[[ Input records, beginning ]]

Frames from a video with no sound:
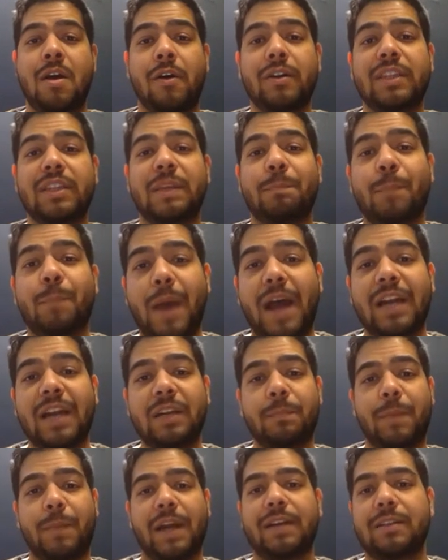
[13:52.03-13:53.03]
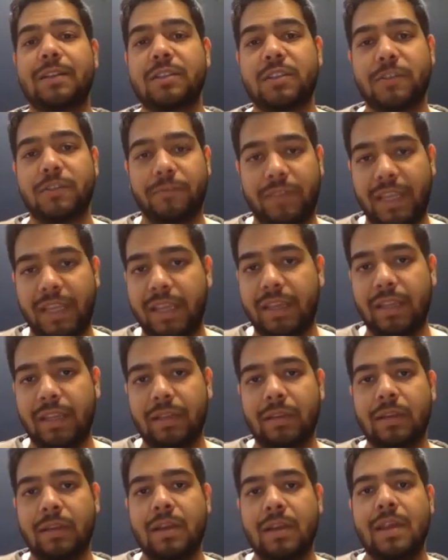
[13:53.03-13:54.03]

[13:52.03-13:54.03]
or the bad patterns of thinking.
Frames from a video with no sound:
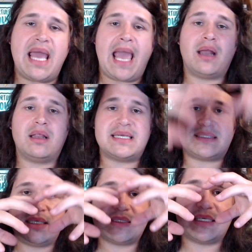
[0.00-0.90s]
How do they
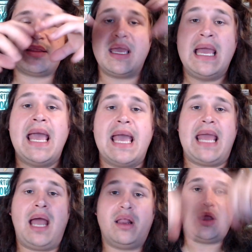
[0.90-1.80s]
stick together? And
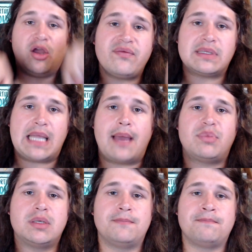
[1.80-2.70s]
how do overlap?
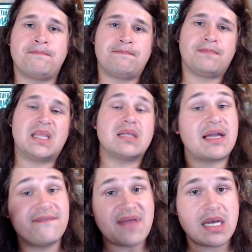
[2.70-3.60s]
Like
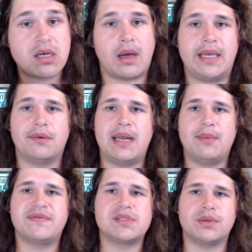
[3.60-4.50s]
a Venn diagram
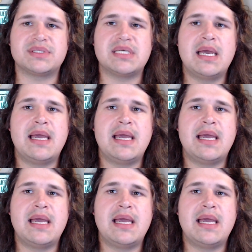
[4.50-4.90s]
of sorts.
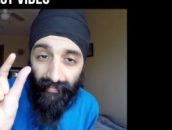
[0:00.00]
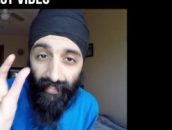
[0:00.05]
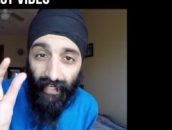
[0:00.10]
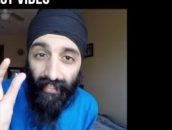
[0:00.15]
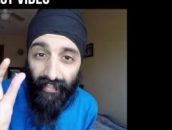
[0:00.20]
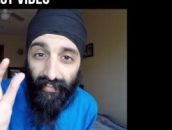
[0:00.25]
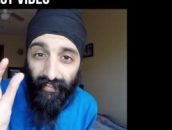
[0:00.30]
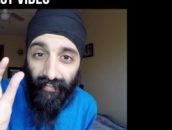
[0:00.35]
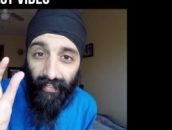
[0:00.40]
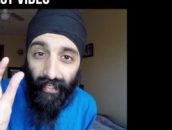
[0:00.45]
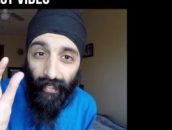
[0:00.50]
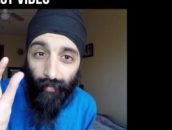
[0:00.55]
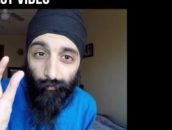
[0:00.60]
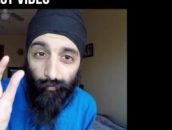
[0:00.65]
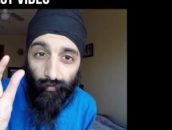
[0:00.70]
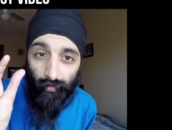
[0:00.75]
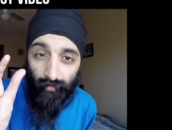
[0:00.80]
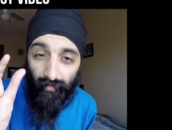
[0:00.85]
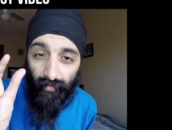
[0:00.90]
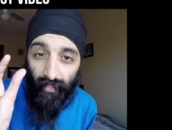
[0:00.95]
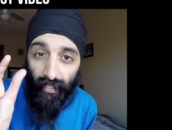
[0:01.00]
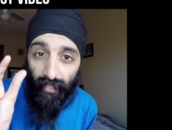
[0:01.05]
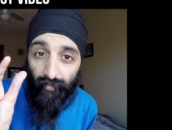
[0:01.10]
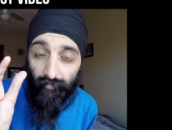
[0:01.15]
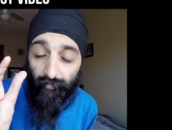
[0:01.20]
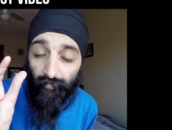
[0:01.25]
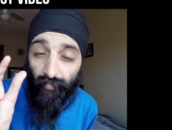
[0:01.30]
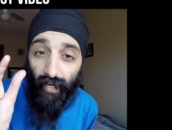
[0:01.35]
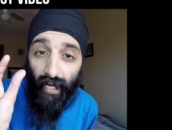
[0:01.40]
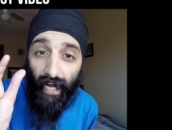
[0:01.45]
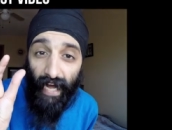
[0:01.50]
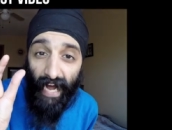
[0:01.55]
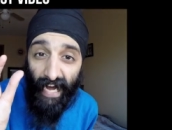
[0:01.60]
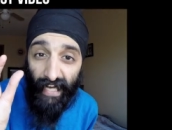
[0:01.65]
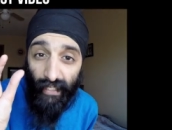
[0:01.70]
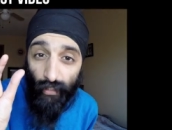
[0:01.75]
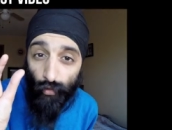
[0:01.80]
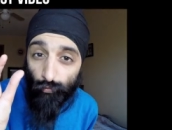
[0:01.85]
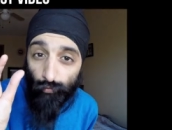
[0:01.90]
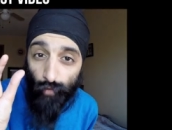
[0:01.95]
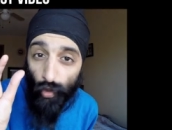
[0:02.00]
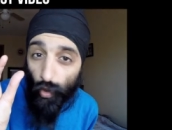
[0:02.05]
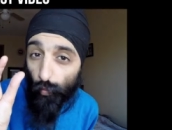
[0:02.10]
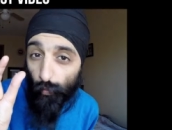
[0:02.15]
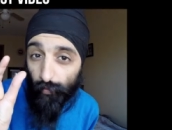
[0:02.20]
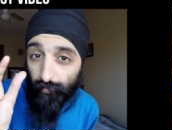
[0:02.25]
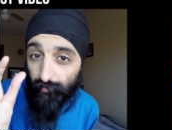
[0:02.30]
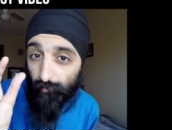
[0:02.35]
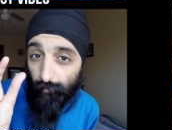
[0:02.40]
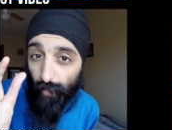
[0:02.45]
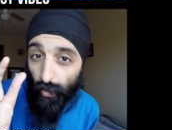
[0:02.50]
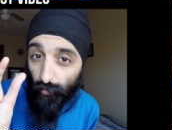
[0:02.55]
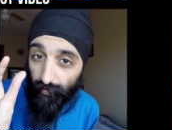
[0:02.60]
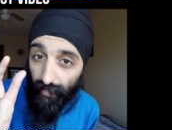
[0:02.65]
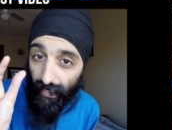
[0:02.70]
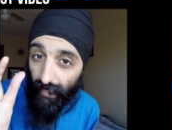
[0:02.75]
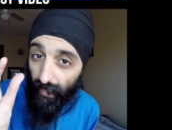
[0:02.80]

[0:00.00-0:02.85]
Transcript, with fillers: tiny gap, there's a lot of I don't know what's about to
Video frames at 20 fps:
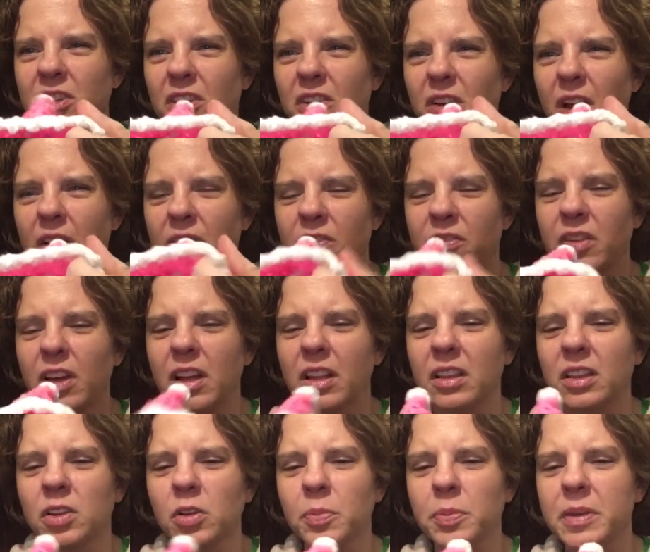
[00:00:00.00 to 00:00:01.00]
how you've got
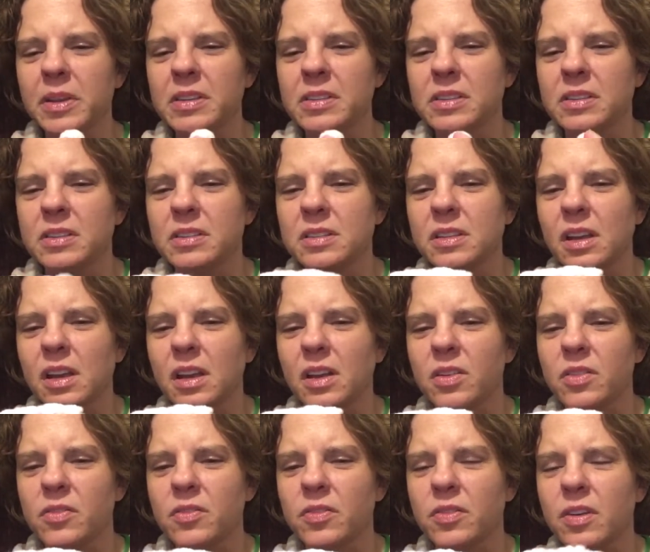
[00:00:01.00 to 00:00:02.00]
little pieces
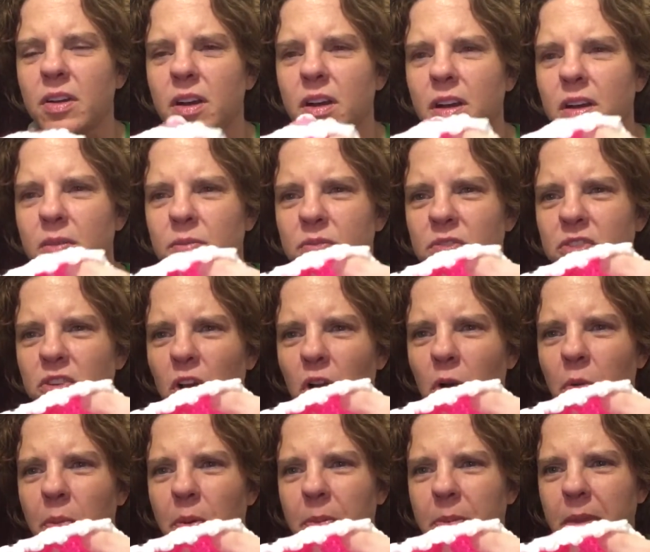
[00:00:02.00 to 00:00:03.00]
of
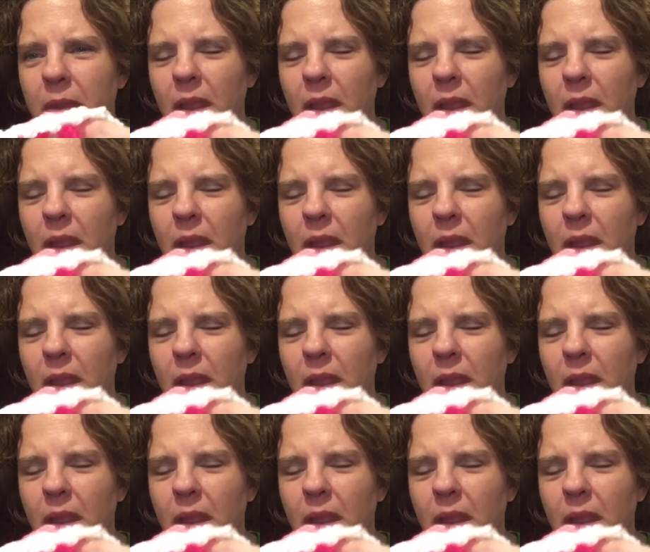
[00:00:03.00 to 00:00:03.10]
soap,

[[ Input records, end ]]

→ **Directions for this task**
Give the listing again word for word, without its images.

→ **Exercise output**
Frames from a video with no sound:
[13:52.03-13:53.03]
[13:53.03-13:54.03]

[13:52.03-13:54.03]
or the bad patterns of thinking.
Frames from a video with no sound:
[0.00-0.90s]
How do they
[0.90-1.80s]
stick together? And
[1.80-2.70s]
how do overlap?
[2.70-3.60s]
Like
[3.60-4.50s]
a Venn diagram
[4.50-4.90s]
of sorts.
[0:00.00]
[0:00.05]
[0:00.10]
[0:00.15]
[0:00.20]
[0:00.25]
[0:00.30]
[0:00.35]
[0:00.40]
[0:00.45]
[0:00.50]
[0:00.55]
[0:00.60]
[0:00.65]
[0:00.70]
[0:00.75]
[0:00.80]
[0:00.85]
[0:00.90]
[0:00.95]
[0:01.00]
[0:01.05]
[0:01.10]
[0:01.15]
[0:01.20]
[0:01.25]
[0:01.30]
[0:01.35]
[0:01.40]
[0:01.45]
[0:01.50]
[0:01.55]
[0:01.60]
[0:01.65]
[0:01.70]
[0:01.75]
[0:01.80]
[0:01.85]
[0:01.90]
[0:01.95]
[0:02.00]
[0:02.05]
[0:02.10]
[0:02.15]
[0:02.20]
[0:02.25]
[0:02.30]
[0:02.35]
[0:02.40]
[0:02.45]
[0:02.50]
[0:02.55]
[0:02.60]
[0:02.65]
[0:02.70]
[0:02.75]
[0:02.80]

[0:00.00-0:02.85]
Transcript, with fillers: tiny gap, there's a lot of I don't know what's about to
Video frames at 20 fps:
[00:00:00.00 to 00:00:01.00]
how you've got
[00:00:01.00 to 00:00:02.00]
little pieces
[00:00:02.00 to 00:00:03.00]
of
[00:00:03.00 to 00:00:03.10]
soap,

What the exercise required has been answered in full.